*** Block opens ***

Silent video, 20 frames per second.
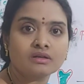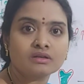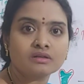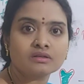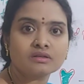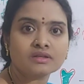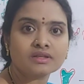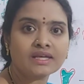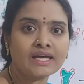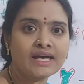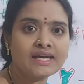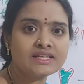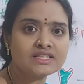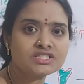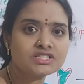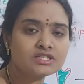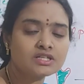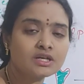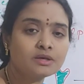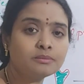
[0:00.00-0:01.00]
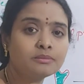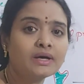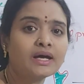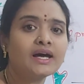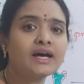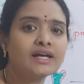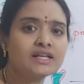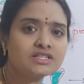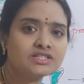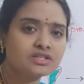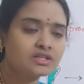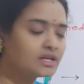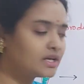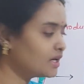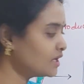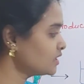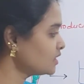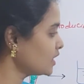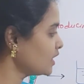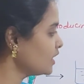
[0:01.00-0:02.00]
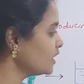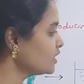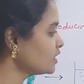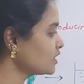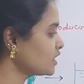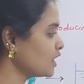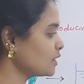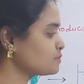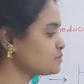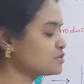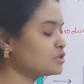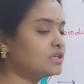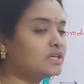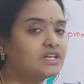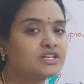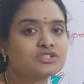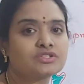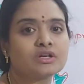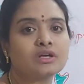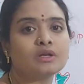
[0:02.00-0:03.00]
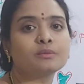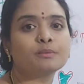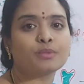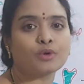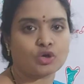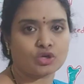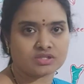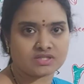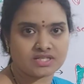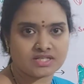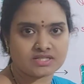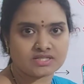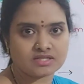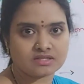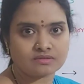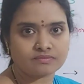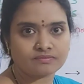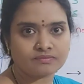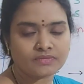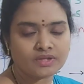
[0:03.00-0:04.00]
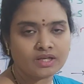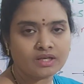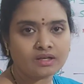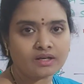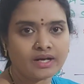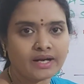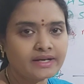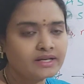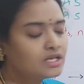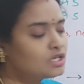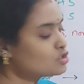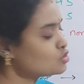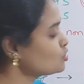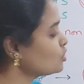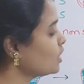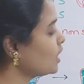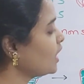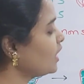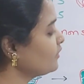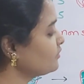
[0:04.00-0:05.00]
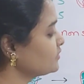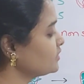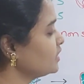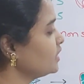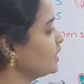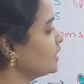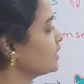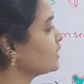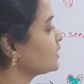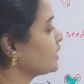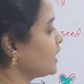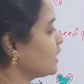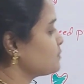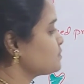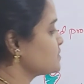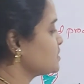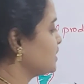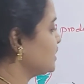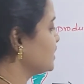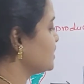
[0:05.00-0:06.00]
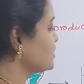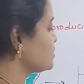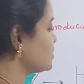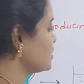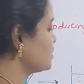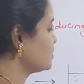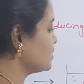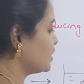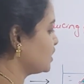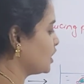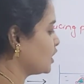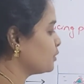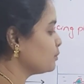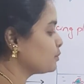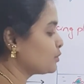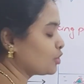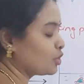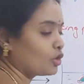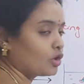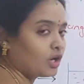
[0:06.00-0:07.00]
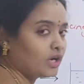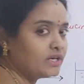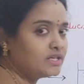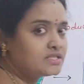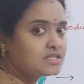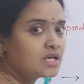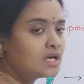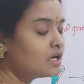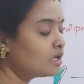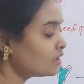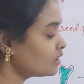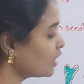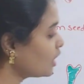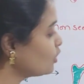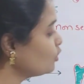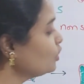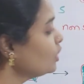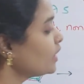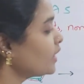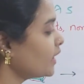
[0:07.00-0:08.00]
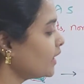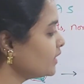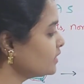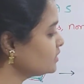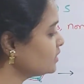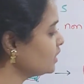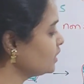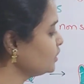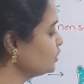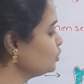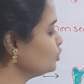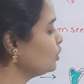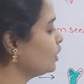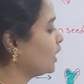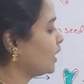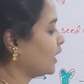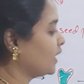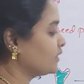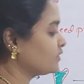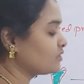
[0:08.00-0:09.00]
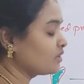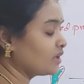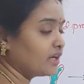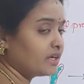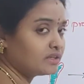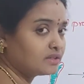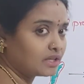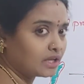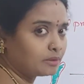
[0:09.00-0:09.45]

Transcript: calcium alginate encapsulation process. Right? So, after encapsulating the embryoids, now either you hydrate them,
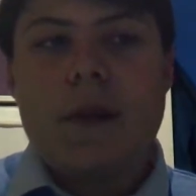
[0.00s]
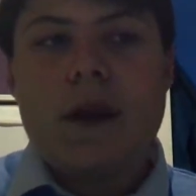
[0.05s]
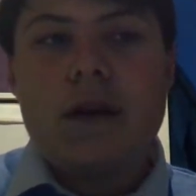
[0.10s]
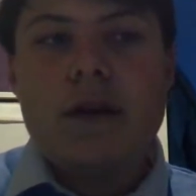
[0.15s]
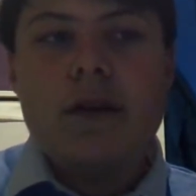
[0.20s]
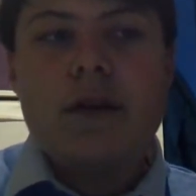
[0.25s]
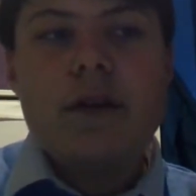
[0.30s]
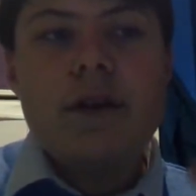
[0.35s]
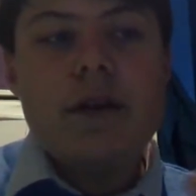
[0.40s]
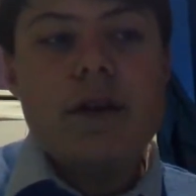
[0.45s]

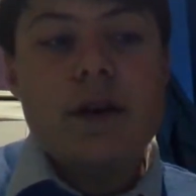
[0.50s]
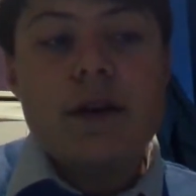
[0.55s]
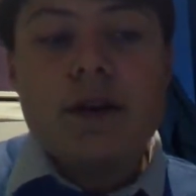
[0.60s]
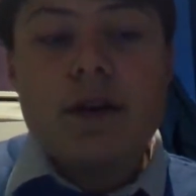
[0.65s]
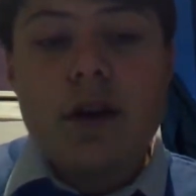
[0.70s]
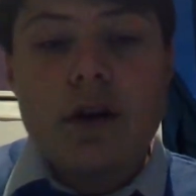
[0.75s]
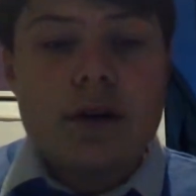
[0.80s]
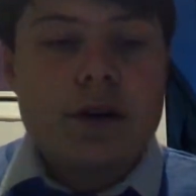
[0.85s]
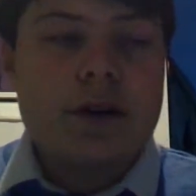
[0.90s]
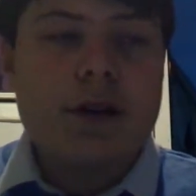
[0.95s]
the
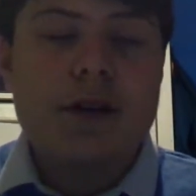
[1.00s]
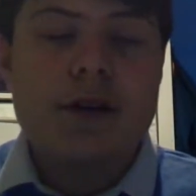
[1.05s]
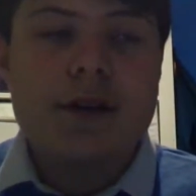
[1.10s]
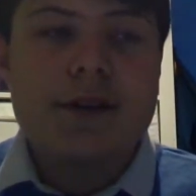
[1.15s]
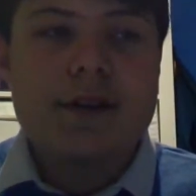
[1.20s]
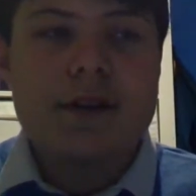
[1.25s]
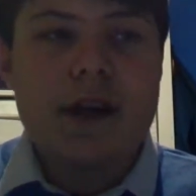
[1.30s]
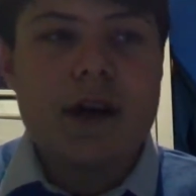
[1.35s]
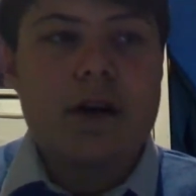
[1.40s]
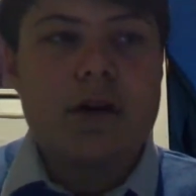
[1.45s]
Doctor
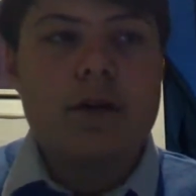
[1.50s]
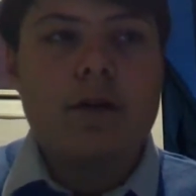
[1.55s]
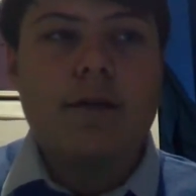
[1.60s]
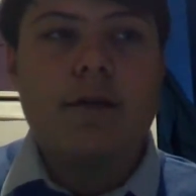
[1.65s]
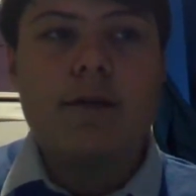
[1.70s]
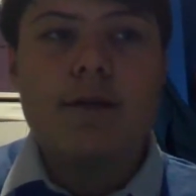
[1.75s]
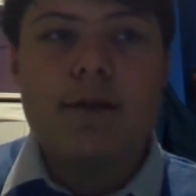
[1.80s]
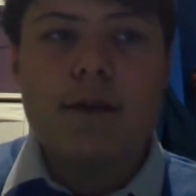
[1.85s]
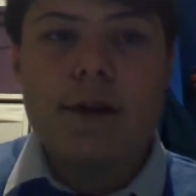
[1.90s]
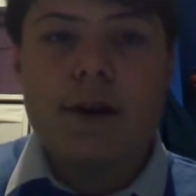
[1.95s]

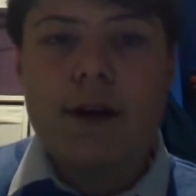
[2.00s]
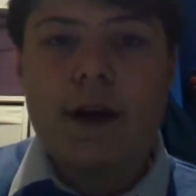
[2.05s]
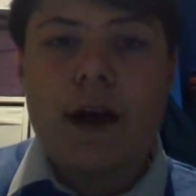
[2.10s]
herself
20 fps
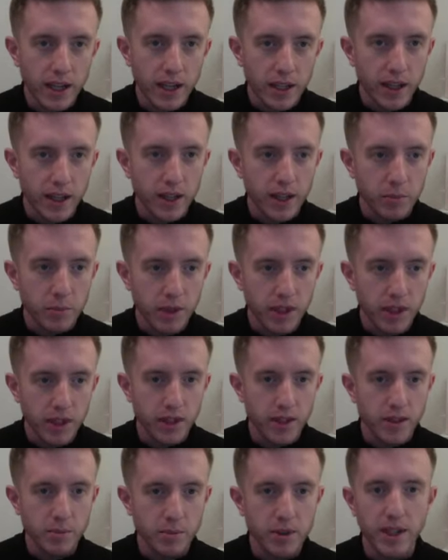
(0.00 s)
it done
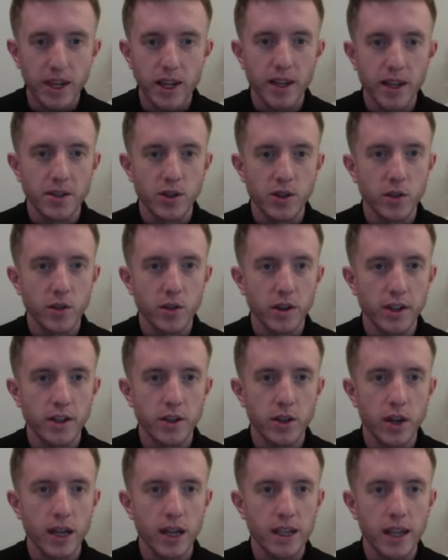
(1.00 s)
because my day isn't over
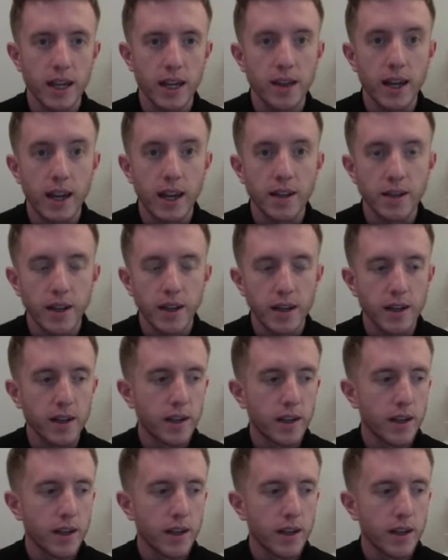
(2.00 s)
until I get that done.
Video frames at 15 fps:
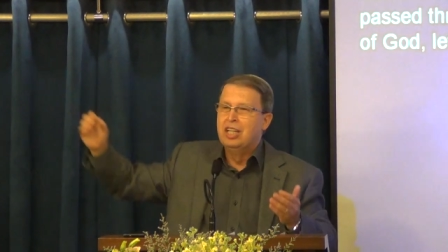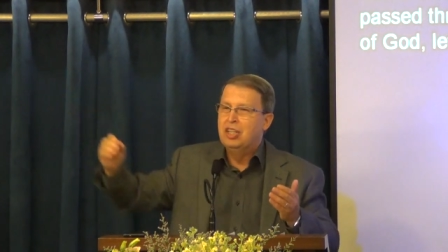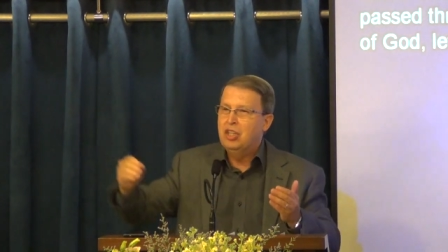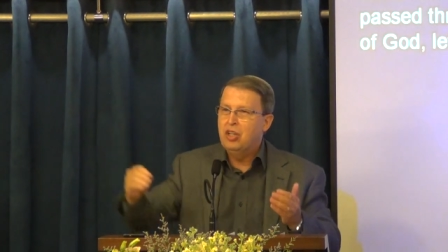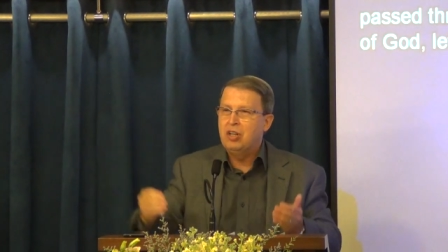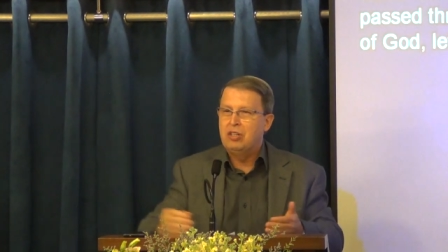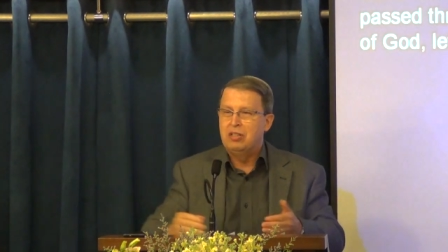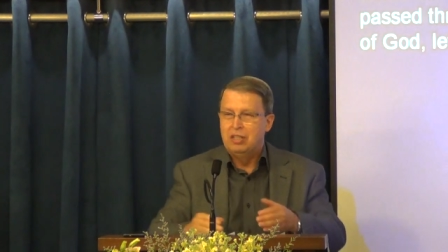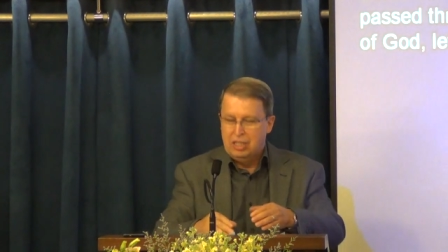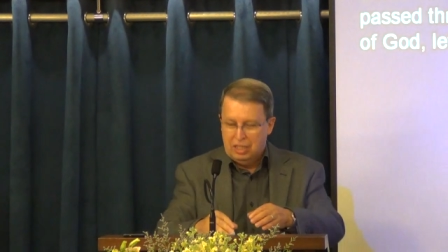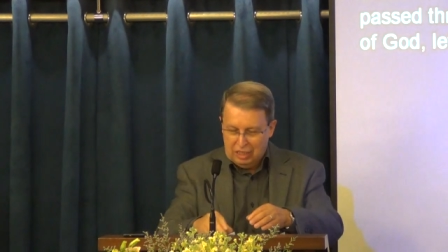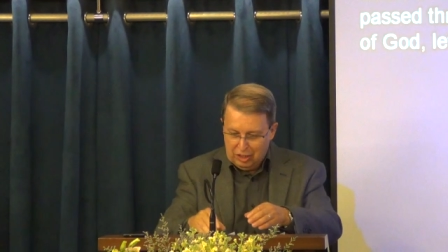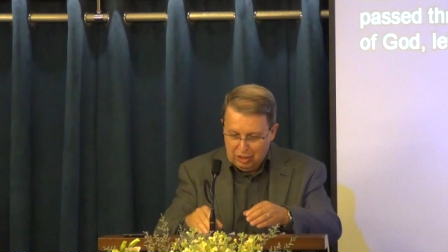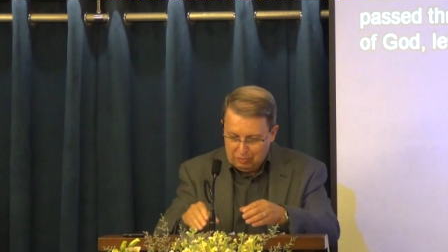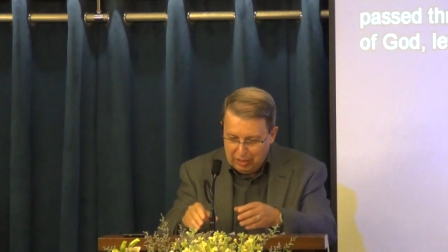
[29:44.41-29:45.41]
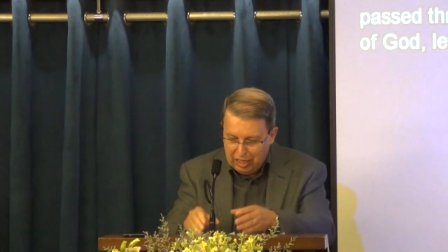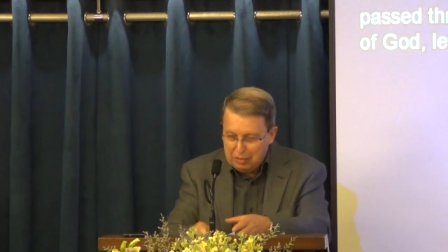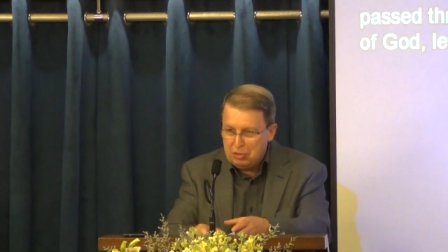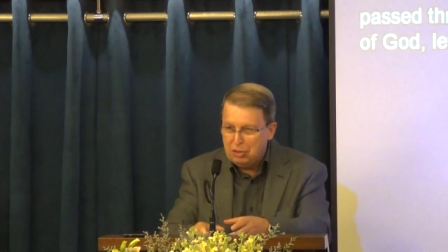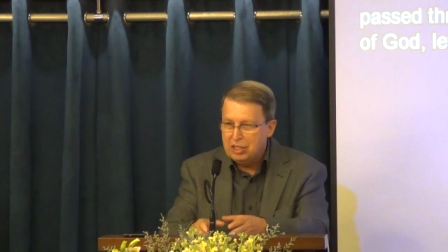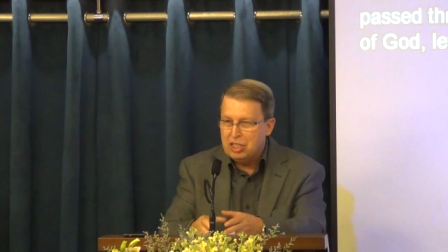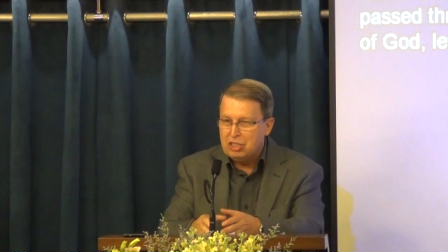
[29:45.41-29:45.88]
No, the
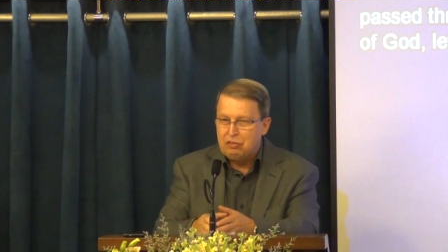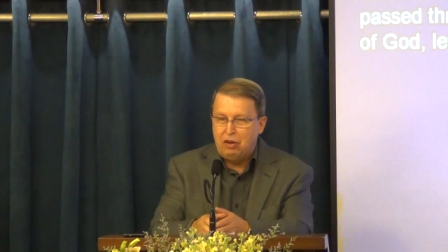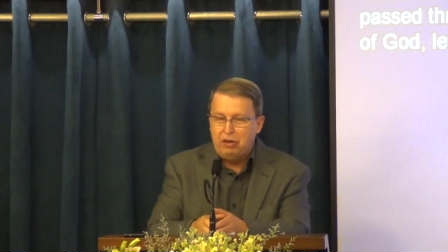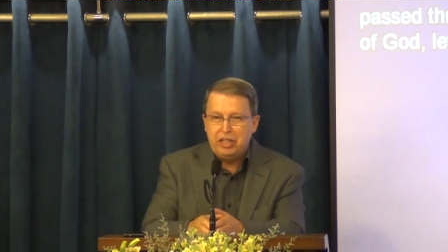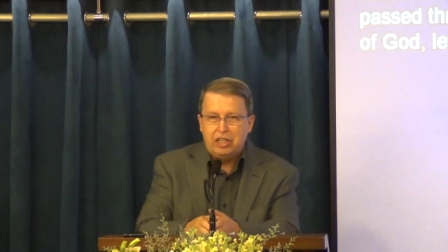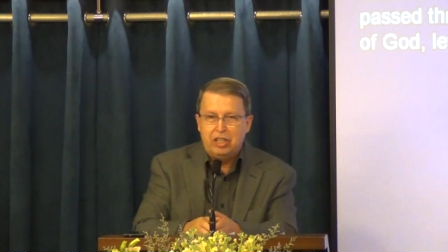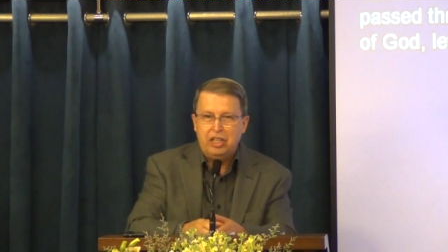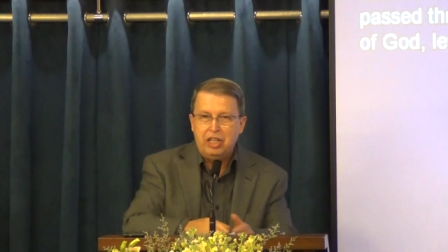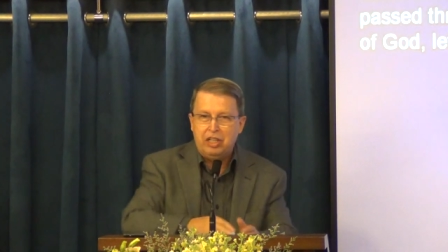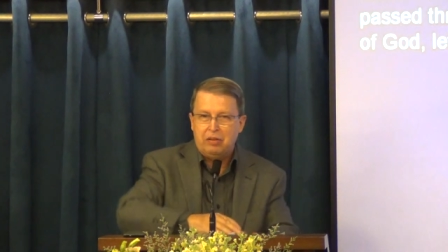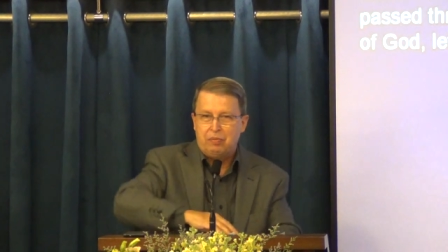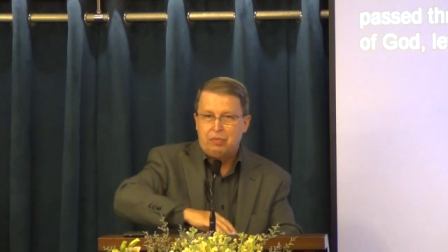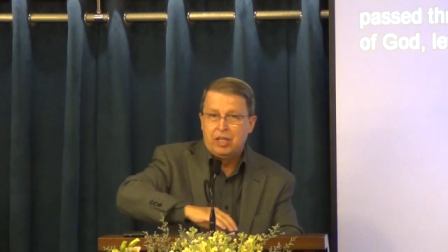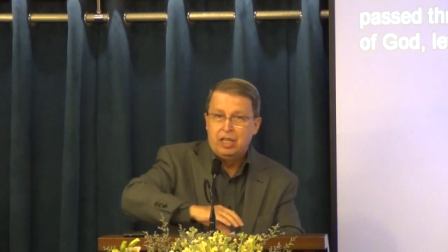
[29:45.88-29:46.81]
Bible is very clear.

*** Block closes ***

• EXERCISE DETAILS: The exact lines from the beginning of the data through the one that contains "[0:09.00-0:09.45]" must be given again, both ends included, and pictures must be left out.

• SOLUTION TO THIS EXERCISE:
Silent video, 20 frames per second.
[0:00.00-0:01.00]
[0:01.00-0:02.00]
[0:02.00-0:03.00]
[0:03.00-0:04.00]
[0:04.00-0:05.00]
[0:05.00-0:06.00]
[0:06.00-0:07.00]
[0:07.00-0:08.00]
[0:08.00-0:09.00]
[0:09.00-0:09.45]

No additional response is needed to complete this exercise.